Oh, Pablo Sandoval and Benjie Molina are healthy and in the lineup, but the tandem has not produced much in the month of May.
Sandoval, who had a tremendous first full year in the big leagues in 2009, has show signs of life of late – homering Friday for the first time since April 21 and getting three hits on Saturday. He entered this final series of the month against the Arizona Diamondbacks hitting .191 in May.
It’s not exactly the follow-up campaign expected to last season’s .330 average, 25 home runs and 90 RBIs.
The overall numbers for the 23-year-old (.291, 4 HR, 20RBIs) are not as terrible as in May, but he still has plenty of catching up to do if he is going to come close to mirroring preseason projections.
Molina, the longtime catcher, is in a major drought when it comes to driving in runs. He had seven RBIs through the first eight games but just three since then and his batting average has dropped 74 points (.345 to 271 entering Saturday’s action) since May 12.
It’s a big drop-off for a guy who is coming off a career-best 20-homer season and drove in at least 80 runs in his three years in a Giants uniform.
Top prospect Buster Posey, who is a catcher by trade but played first base Saturday, is now with the big league club.
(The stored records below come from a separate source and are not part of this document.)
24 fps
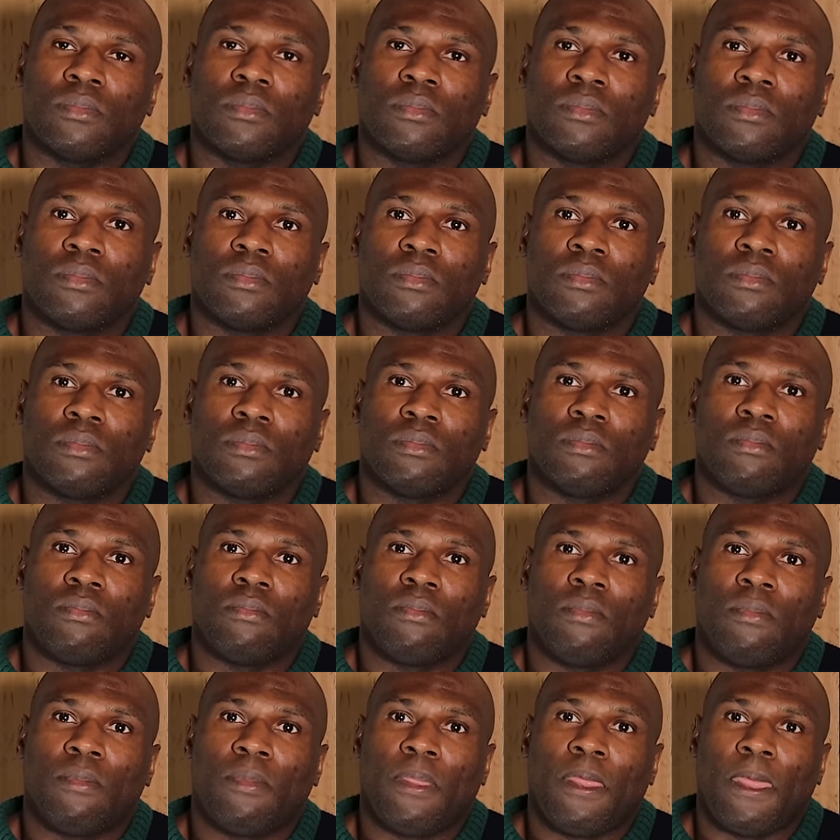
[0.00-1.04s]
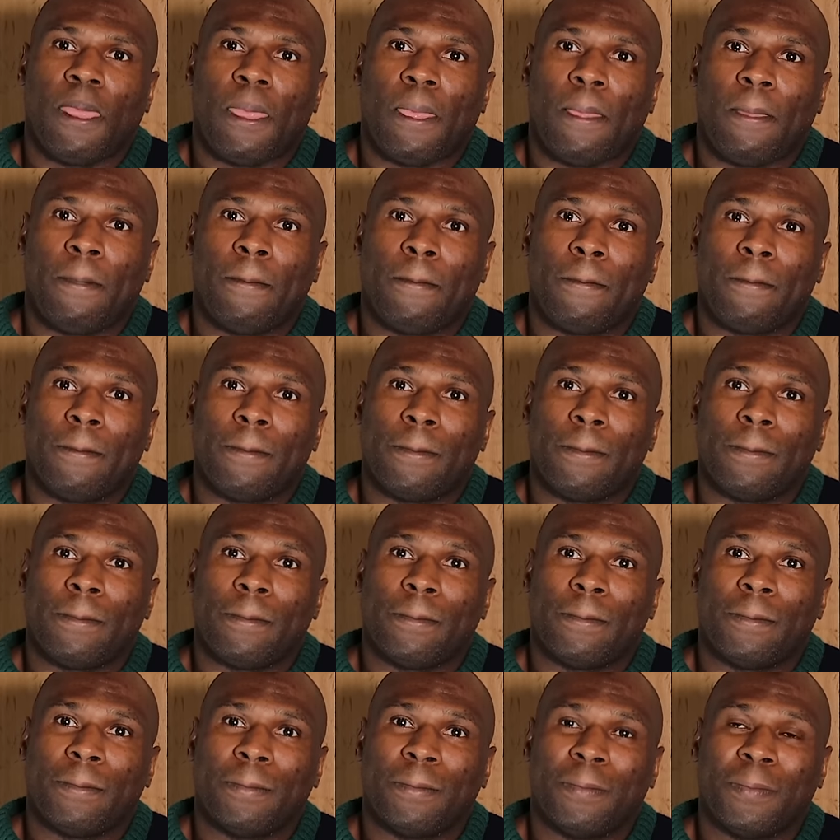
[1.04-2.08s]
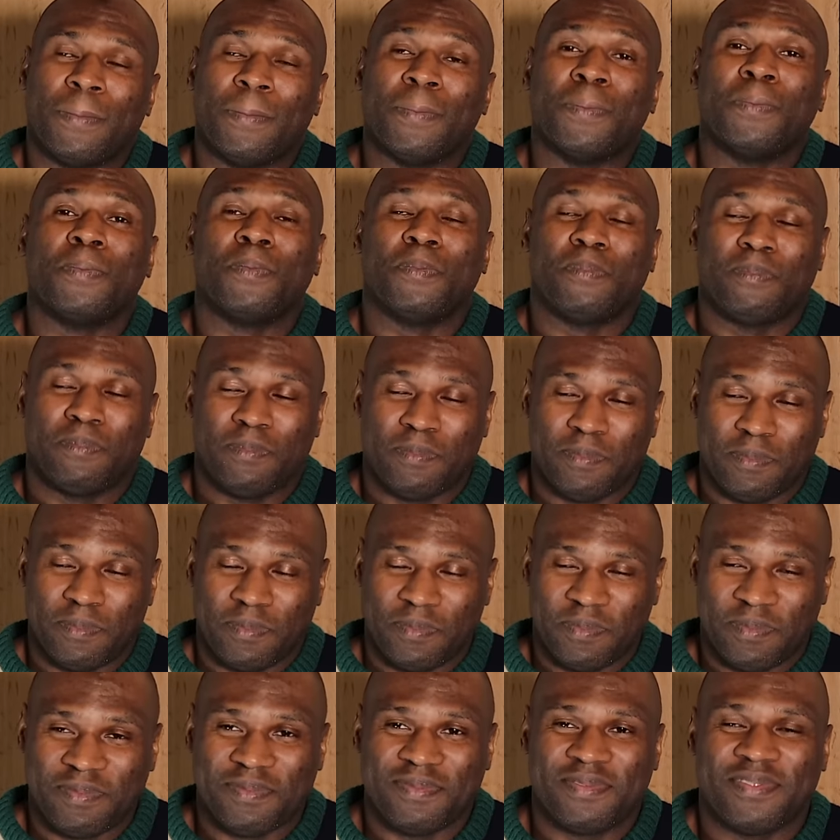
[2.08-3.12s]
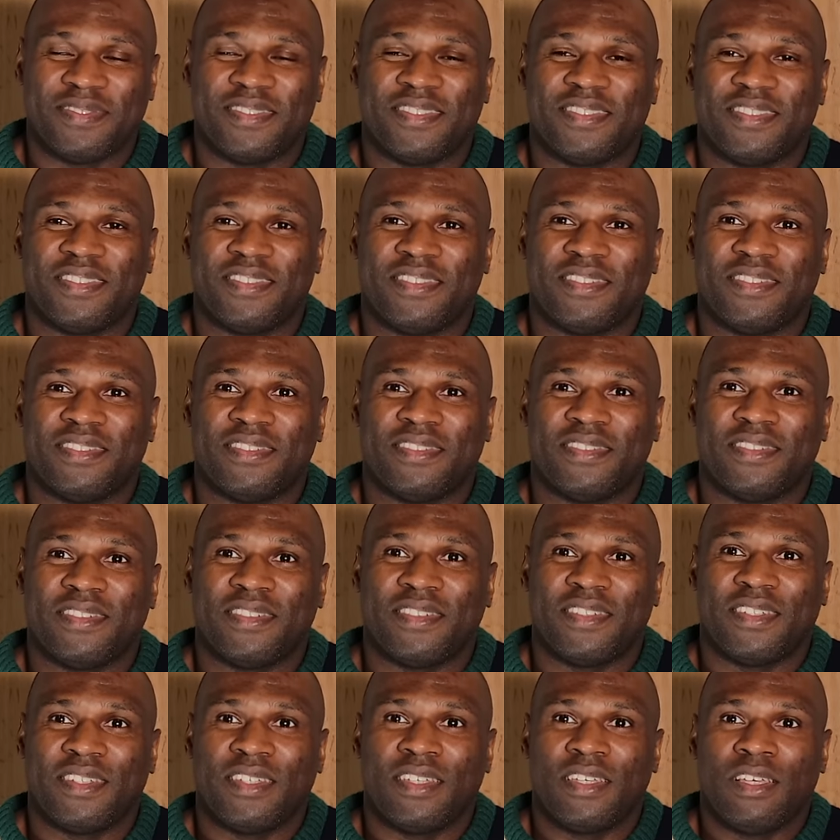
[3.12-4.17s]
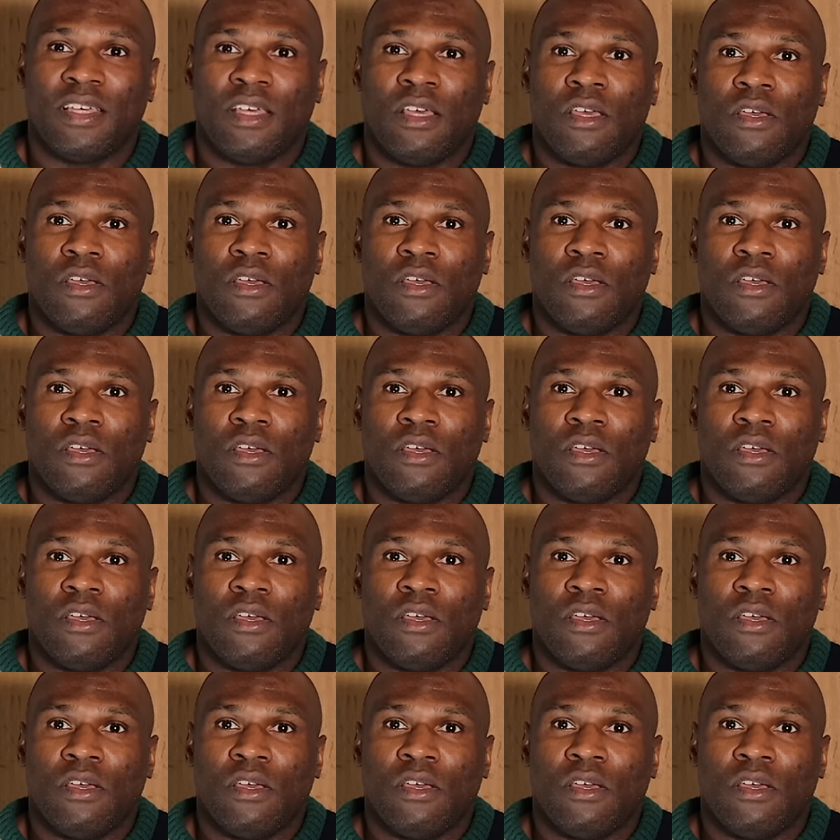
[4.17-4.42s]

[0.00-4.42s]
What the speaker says: the CSC after 7 years, what year was this then roughly?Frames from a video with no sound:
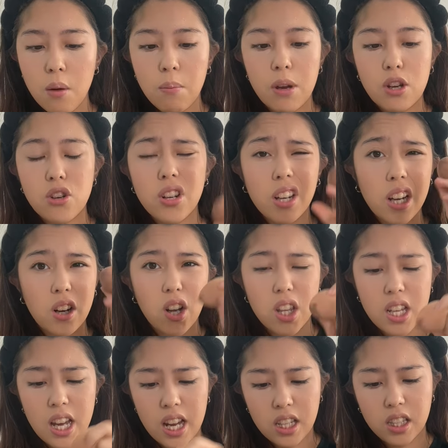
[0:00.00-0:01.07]
make sure to get all
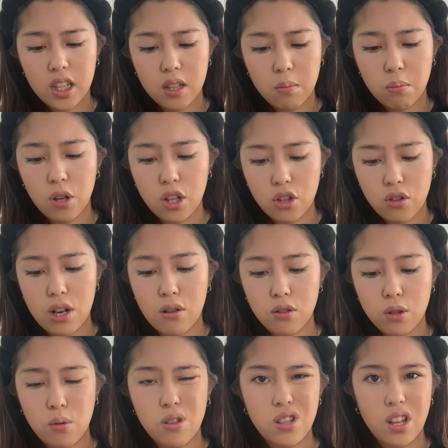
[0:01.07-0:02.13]
the excess bronzer out
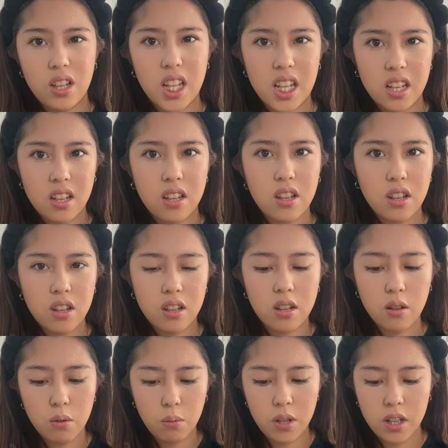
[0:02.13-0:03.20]
so it's not like
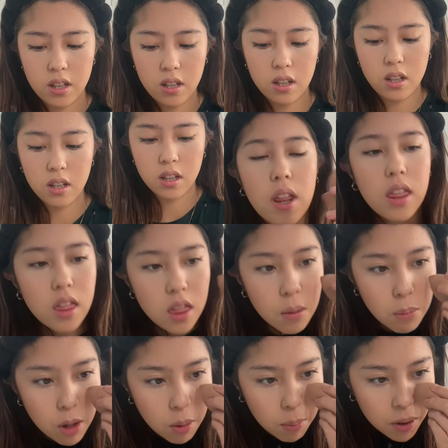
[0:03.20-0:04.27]
weird. With the
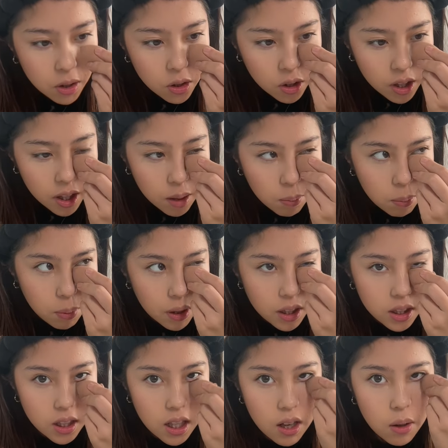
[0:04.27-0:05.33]
beauty blender and
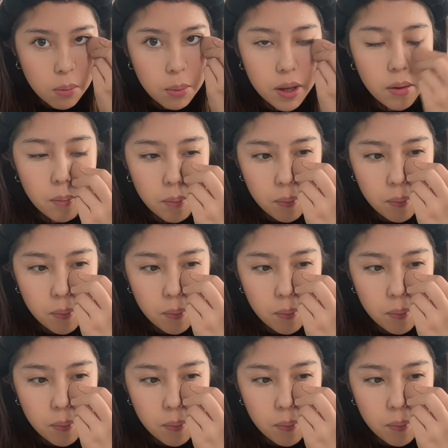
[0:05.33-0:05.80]
blend it out a bit.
Is that an indication that the Giants are getting frustrated with Molina?
Most teams can’t absorb two middle-of-the-order hitters going into a monthlong funk and remain in contention, but the Giants have managed it.
San Francisco is 26-22 overall and sits 2 1/2 games behind the San Diego Padres in the National League West.
The Giants will close out the Arizona series today at AT&T Park with Todd Wellemeyer (3-4, 5.36) starting against the Diamondbacks, who have lost six straight including all five on their nine-game road trip.
One of the bright spots this season for Arizona has been young right-hander Ian Kennedy, who takes the mound today in hopes of ending the skid.
Kennedy had made six straight quality starts – with an ERA of 2.45 – before struggling against Colorado in the first game of the road trip. He walked a season-high four in five innings while allowing three earned runs in the 3-2 defeat.
He entered the season as bit of an unknown since he had made only 14 major league appearances in three seasons with the New York Yankees before being acquired in the offseason.
Scouts have been in love with his stuff ever since he was taken in the first round out of Southern California, but there wasn’t enough of a track record (59 2/3 innings over three seasons) to know how he’d do taking the ball every five days.